Try it >> When the line with "Video frames at 25" comes up, set it down and every later line to the end of the data, exactly and without pictures.

Material provided: Begin

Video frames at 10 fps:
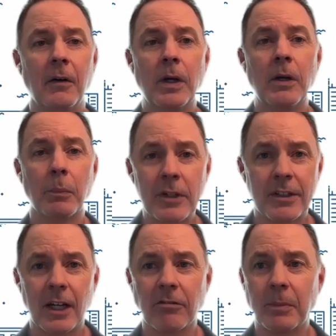We
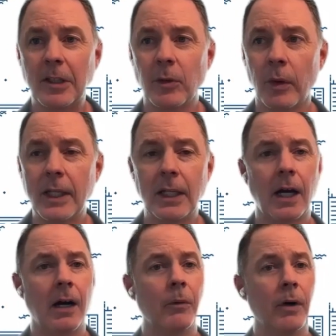appreciate everybody joining.
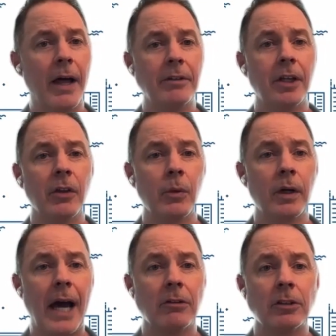We'll have another one
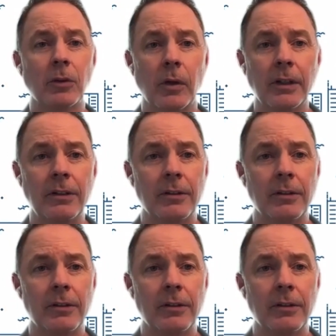out shortly,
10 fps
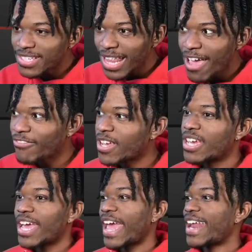left,
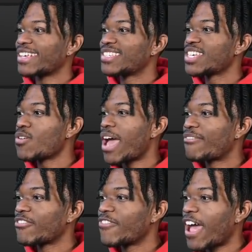and I still
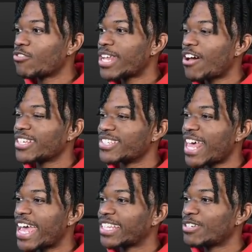haven't found out
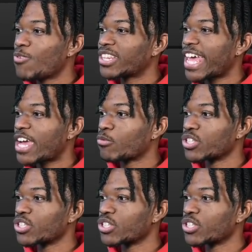exactly what the heck we're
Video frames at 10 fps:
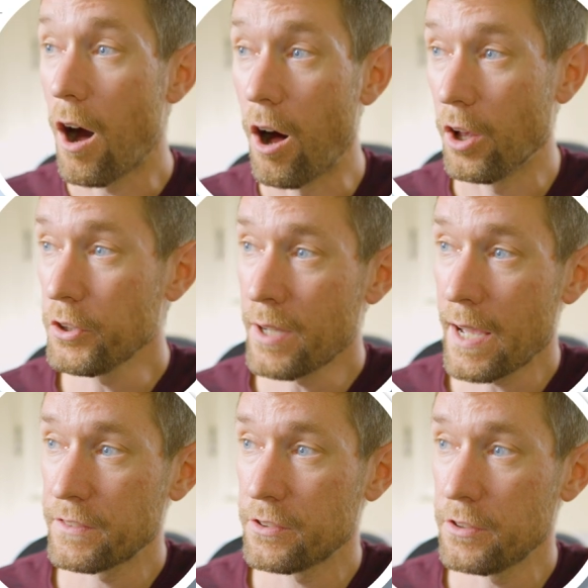All you
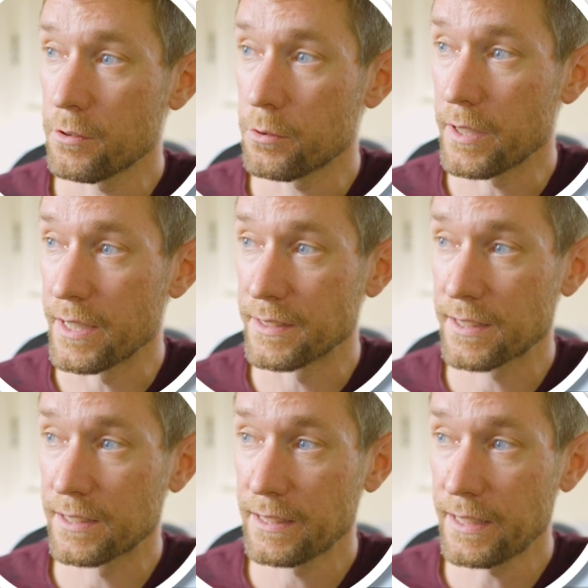have to do is
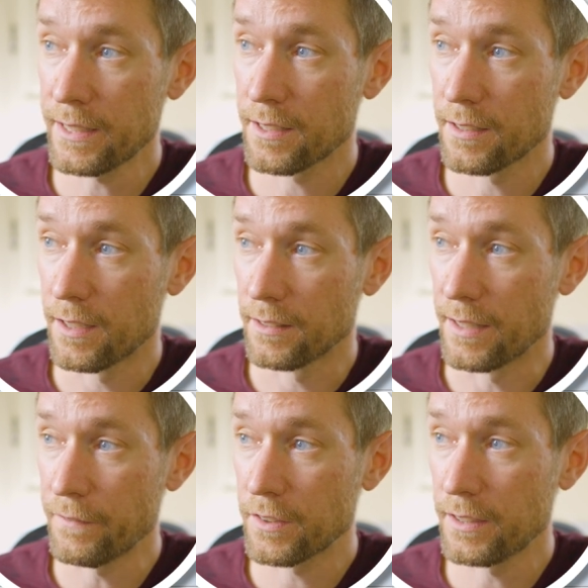
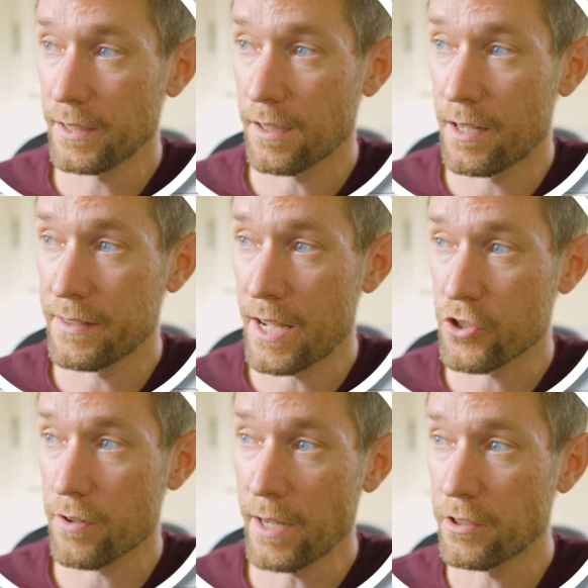left click on that
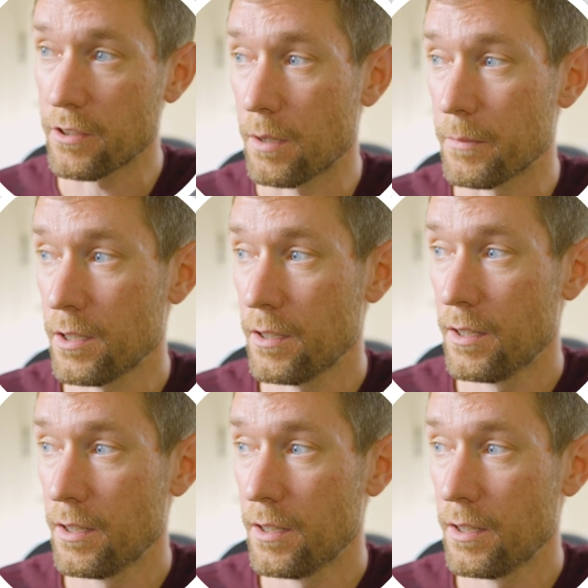tractor number.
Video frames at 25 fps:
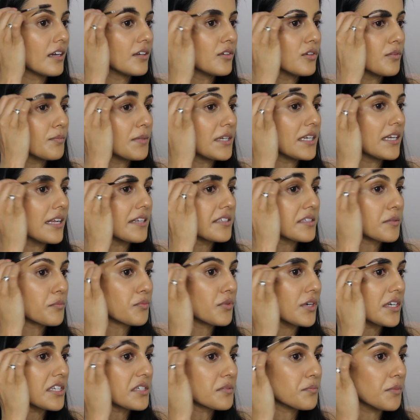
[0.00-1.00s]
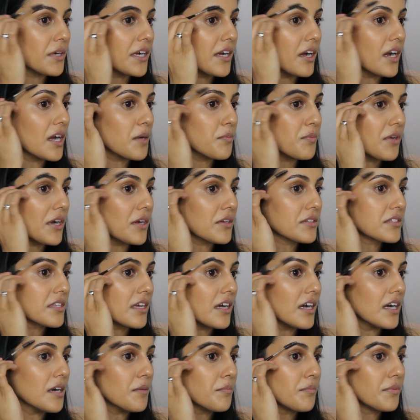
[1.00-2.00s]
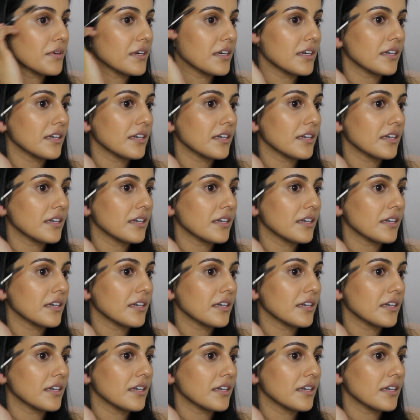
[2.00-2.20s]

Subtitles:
I normally like to brush my eyebrows up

Material provided: End

Task solution >>
Video frames at 25 fps:
[0.00-1.00s]
[1.00-2.00s]
[2.00-2.20s]

Subtitles:
I normally like to brush my eyebrows up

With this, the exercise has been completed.